Re: Transparent column encryption

Поиск
Список
Период
Сортировка
От Peter Eisentraut
Тема Re: Transparent column encryption
Дата
Msg-id c3d59b70-cf22-a4bf-4613-91d040b988bd@enterprisedb.com
обсуждение исходный текст
Ответ на Re: Transparent column encryption  (Jacob Champion <jchampion@timescale.com>)
Ответы Re: Transparent column encryption  (Robert Haas <robertmhaas@gmail.com>)
Re: Transparent column encryption  (Jacob Champion <jchampion@timescale.com>)
Re: Transparent column encryption  (Bruce Momjian <bruce@momjian.us>)
Список pgsql-hackers
On 15.07.22 19:47, Jacob Champion wrote:
>>      The CEK key
>>      material is in turn encrypted by an assymmetric key called the column
>>      master key (CMK).
> 
> I'm not yet understanding why the CMK is asymmetric.

I'm not totally sure either.  I started to build it that way because 
other systems were doing it that way, too.  But I have been thinking 
about adding a symmetric alternative for the CMKs as well (probably AESKW).

I think there are a couple of reasons why asymmetric keys are possibly 
useful for CMKs:

Some other products make use of secure enclaves to do computations on 
(otherwise) encrypted values on the server.  I don't fully know how that 
works, but I suspect that asymmetric keys can play a role in that.  (I 
don't have any immediate plans for that in my patch.  It seems to be a 
dying technology at the moment.)

Asymmetric keys gives you some more options for how you set up the keys 
at the beginning.  For example, you create the asymmetric key pair on 
the host where your client program that wants access to the encrypted 
data will run.  You put the private key in an appropriate location for 
run time.  You send the public key to another host.  On that other host, 
you create the CEK, encrypt it with the CMK, and then upload it into the 
server (CREATE COLUMN ENCRYPTION KEY).  Then you can wipe that second 
host.  That way, you can be even more sure that the unencrypted CEK 
isn't left anywhere.  I'm not sure whether this method is very useful in 
practice, but it's interesting.

In any case, as I mentioned above, this particular aspect is up for 
discussion.

Also note that if you use a KMS (cmklookup "run" method), the actual 
algorithm doesn't even matter (depending on details of the KMS setup), 
since you just tell the KMS "decrypt this", and the KMS knows by itself 
what algorithm to use.  Maybe there should be a way to specify "unknown" 
in the ckdcmkalg field.

>> +#define PG_CEK_AEAD_AES_128_CBC_HMAC_SHA_256   130
>> +#define PG_CEK_AEAD_AES_192_CBC_HMAC_SHA_384   131
>> +#define PG_CEK_AEAD_AES_256_CBC_HMAC_SHA_384   132
>> +#define PG_CEK_AEAD_AES_256_CBC_HMAC_SHA_512   133
> 
> It looks like these ciphersuites were abandoned by the IETF. Are there
> existing implementations of them that have been audited/analyzed?
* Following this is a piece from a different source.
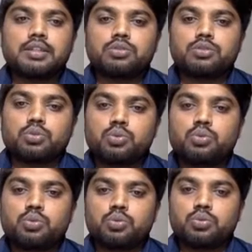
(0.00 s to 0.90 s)

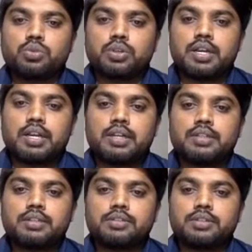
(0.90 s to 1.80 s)
So and you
Are
> they safe (and do we know that the claims made in the draft are
> correct)? How do they compare to other constructions like AES-GCM-SIV
> and XChacha20-Poly1305?

The short answer is, these same algorithms are used in equivalent 
products (see MS SQL Server, MongoDB).  They even reference the same 
exact draft document.

Besides that, here is my analysis for why these are good choices: You 
can't use any of the counter modes, because since the encryption happens 
on the client, there is no way to coordinate to avoid nonce reuse.  So 
among mainstream modes, you are basically left with AES-CBC with a 
random IV.  In that case, even if you happen to reuse an IV, the 
possible damage is very contained.

And then, if you want to use AEAD, you combine that with some MAC, and 
HMAC is just as good as any for that.

The referenced draft document doesn't really contain any additional 
cryptographic insights, it's just a guide on a particular way to put 
these two together.

So altogether I think this is a pretty solid choice.

>> +-- \gencr
>> +-- (This just tests the parameter passing; there is no encryption here.)
>> +CREATE TABLE test_gencr (a int, b text);
>> +INSERT INTO test_gencr VALUES (1, 'one') \gencr
>> +SELECT * FROM test_gencr WHERE a = 1 \gencr
>> + a |  b
>> +---+-----
>> + 1 | one
>> +(1 row)
>> +
>> +INSERT INTO test_gencr VALUES ($1, $2) \gencr 2 'two'
>> +SELECT * FROM test_gencr WHERE a IN ($1, $2) \gencr 2 3
>> + a |  b
>> +---+-----
>> + 2 | two
>> +(1 row)
> I'd expect \gencr to error out without sending plaintext. I know that
> under the hood this is just setting up a prepared statement, but if I'm
> using \gencr, presumably I really do want to be encrypting my data.
> Would it be a problem to always set force-column-encryption for the
> parameters we're given here? Any unencrypted columns could be provided
> directly.

Yeah, this needs a bit of refinement.  You don't want something named 
"encr" but it only encrypts some of the time.  We could possibly do what 
you suggest and make it set the force-encryption flag, or maybe rename 
it or add another command that just uses prepared statements and doesn't 
promise anything about encryption from its name.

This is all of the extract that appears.